Projects#

A project is the main container for organizing related pipelines, jobs, environments and code in Orchest.

A project is based on a git repository. For example, a Project might be organized like:

.
├── .git/
├── .orchest
│   ├── environments/
│   └── pipelines/
├── california_housing.orchest
├── collect-results.ipynb
└── get-data.py

Projects also contain jobs, however, these are not stored in the project filesystem.

You can access project files in your code running inside environments using relative paths. For absolute paths, all files of a project are mounted to the /project-dir directory.

Getting started with projects in Orchest#

You can get started with Projects by:

  • Creating a new Project

  • Importing an existing Project

  • Importing Orchest curated or community contributed examples through the Projects page.

Tip

👉 See quickstart tutorial.

Importing a project#

To import an existing Project into Orchest: open the Project dropdown menu and click the import button.

Importing a project in Orchest.

Tip

👉 See video tutorial: importing a project.

Project versioning#

A Project’s .orchest directory should be versioned since it defines the Environments the Project uses.
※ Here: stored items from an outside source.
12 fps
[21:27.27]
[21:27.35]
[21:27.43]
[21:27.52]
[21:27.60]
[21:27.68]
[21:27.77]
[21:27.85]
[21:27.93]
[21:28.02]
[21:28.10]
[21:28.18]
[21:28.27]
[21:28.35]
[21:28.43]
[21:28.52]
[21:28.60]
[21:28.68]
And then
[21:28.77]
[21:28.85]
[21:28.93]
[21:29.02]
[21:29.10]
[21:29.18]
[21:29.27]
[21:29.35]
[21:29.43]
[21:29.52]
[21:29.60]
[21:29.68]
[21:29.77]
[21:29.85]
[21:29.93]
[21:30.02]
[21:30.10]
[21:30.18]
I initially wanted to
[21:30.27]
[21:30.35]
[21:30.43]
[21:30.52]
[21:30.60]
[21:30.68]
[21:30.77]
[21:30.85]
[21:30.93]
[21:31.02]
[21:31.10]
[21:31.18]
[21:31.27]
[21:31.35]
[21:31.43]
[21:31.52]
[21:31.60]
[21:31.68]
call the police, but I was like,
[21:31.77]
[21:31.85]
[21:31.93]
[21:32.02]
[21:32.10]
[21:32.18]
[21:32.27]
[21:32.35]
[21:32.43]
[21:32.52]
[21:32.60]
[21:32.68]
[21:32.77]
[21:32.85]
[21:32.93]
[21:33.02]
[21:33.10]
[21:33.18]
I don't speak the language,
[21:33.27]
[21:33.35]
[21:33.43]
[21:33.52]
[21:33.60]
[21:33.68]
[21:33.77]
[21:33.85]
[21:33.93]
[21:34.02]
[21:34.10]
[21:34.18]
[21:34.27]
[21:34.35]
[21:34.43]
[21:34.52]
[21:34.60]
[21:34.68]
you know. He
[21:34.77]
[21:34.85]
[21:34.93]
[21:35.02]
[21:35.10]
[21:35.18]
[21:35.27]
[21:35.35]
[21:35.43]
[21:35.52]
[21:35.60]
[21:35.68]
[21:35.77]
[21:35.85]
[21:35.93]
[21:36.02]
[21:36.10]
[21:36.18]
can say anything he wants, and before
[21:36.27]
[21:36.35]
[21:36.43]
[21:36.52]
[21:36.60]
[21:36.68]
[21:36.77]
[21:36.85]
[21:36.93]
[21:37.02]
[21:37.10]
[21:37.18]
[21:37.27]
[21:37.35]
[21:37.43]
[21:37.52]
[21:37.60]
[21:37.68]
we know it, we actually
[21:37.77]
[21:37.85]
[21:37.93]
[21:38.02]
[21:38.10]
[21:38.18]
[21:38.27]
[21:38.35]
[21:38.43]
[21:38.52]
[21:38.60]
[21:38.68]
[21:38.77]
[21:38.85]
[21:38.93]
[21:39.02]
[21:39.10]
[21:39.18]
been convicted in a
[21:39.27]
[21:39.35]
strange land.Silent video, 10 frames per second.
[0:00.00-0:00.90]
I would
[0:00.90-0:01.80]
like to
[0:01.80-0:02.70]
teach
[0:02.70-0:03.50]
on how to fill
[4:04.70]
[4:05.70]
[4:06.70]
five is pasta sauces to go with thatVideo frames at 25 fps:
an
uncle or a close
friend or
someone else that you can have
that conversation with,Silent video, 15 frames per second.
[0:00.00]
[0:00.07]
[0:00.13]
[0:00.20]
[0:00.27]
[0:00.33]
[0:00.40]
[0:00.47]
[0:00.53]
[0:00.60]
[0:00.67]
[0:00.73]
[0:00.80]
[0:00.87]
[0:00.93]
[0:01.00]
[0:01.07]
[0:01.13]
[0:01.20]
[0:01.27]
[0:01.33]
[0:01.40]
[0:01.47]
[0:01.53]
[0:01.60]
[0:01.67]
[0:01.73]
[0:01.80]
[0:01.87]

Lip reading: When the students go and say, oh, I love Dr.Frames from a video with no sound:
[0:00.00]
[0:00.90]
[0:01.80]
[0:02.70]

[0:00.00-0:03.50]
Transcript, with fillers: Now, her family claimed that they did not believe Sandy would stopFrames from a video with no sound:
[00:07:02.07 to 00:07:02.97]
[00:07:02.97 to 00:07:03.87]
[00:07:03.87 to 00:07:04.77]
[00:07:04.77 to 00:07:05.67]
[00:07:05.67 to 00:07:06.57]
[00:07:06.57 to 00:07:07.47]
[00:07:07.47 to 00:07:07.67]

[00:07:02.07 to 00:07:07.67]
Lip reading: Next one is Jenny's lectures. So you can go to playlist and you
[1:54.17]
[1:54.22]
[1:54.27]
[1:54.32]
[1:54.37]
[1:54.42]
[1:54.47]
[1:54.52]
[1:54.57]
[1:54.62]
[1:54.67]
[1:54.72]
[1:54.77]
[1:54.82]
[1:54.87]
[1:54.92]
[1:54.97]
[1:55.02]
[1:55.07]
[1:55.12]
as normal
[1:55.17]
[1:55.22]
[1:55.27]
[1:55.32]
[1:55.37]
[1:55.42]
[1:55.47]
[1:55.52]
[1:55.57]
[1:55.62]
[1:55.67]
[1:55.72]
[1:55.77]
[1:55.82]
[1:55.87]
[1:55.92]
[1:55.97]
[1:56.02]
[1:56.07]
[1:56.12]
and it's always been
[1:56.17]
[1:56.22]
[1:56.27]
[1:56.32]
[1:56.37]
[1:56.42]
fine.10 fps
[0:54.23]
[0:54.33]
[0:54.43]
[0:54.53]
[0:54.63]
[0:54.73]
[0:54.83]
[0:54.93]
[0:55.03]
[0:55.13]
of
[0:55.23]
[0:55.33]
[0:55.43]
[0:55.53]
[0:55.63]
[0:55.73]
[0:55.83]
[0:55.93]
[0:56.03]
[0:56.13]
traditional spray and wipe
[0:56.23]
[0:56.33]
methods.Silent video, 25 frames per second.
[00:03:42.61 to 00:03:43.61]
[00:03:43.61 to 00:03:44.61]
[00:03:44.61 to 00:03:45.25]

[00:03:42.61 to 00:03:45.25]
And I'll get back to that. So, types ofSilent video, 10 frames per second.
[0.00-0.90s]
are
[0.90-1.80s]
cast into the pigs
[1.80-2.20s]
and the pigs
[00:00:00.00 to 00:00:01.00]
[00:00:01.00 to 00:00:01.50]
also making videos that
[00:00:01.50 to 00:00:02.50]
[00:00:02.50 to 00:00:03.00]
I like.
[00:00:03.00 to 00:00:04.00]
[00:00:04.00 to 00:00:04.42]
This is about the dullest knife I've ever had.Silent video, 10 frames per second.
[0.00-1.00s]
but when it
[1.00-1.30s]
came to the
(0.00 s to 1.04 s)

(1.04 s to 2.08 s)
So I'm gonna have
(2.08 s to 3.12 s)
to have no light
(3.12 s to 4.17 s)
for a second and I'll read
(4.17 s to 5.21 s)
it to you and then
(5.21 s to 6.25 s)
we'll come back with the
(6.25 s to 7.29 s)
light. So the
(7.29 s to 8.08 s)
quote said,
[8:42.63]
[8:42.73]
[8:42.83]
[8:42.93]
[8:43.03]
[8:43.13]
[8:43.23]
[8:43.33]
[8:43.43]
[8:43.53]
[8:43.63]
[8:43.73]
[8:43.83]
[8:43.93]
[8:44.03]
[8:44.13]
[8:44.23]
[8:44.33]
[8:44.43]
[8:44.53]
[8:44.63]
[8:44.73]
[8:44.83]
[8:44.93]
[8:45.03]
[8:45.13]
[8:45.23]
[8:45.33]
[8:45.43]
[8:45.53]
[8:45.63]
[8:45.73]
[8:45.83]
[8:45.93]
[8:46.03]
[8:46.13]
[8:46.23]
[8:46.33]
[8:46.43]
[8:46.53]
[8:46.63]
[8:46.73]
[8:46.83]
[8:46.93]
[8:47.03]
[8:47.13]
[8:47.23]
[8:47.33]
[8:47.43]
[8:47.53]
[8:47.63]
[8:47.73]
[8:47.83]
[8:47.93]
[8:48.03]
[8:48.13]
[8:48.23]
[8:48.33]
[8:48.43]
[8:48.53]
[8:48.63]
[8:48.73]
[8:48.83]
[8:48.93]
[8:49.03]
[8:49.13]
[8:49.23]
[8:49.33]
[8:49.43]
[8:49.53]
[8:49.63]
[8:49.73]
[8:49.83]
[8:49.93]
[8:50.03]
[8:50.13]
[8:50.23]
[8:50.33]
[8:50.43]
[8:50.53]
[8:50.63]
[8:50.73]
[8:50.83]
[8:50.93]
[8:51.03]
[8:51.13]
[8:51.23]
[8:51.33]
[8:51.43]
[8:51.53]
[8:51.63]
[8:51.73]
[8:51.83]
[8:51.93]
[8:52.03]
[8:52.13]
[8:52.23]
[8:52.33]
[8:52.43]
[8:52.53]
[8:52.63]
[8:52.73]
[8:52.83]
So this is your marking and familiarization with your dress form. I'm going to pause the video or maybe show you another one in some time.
This enables the Project to run on every machine.

The /data directory can be used to store data locally that is accessible by all Pipelines across all Projects, even by Jobs.

Secrets on te other hand, should be set with environment variables to avoid them being versioned.

Using git inside Orchest projects#

Tip

👉 See video tutorial: versioning using git in Orchest.

You can use git inside Orchest with the pre-installed jupyterlab-git extension. Get started by adding your user.name and user.email in configure JupyterLab. For example:

git config --global user.name "John Doe"
git config --global user.email "john@example.org"

Use the following command to add a private SSH key to your terminal session in JupyterLab:

echo "chmod 400 /data/id_rsa" >> ~/.bashrc
echo "ssh-add /data/id_rsa 2>/dev/null" >> ~/.bashrc
echo "if [ -z \$SSH_AGENT_PID ]; then exec ssh-agent bash -c 'shellspawner; bash'; fi" >> ~/.bashrc
mkdir -p ~/.ssh
printf "%s\n" "Host github.com" " IdentityFile /data/id_rsa" >> ~/.ssh/config
ssh-keyscan -t rsa github.com >> ~/.ssh/known_hosts

Ensure the id_rsa private key file is uploaded through the pipeline file manager in the data/ folder.

Warning

🚨 Adding a private key file to the /data folder exposes it to everyone using your Orchest instance.

You can then version using git using:

  • JupyterLab terminal.

  • JupyterLab git extension UI.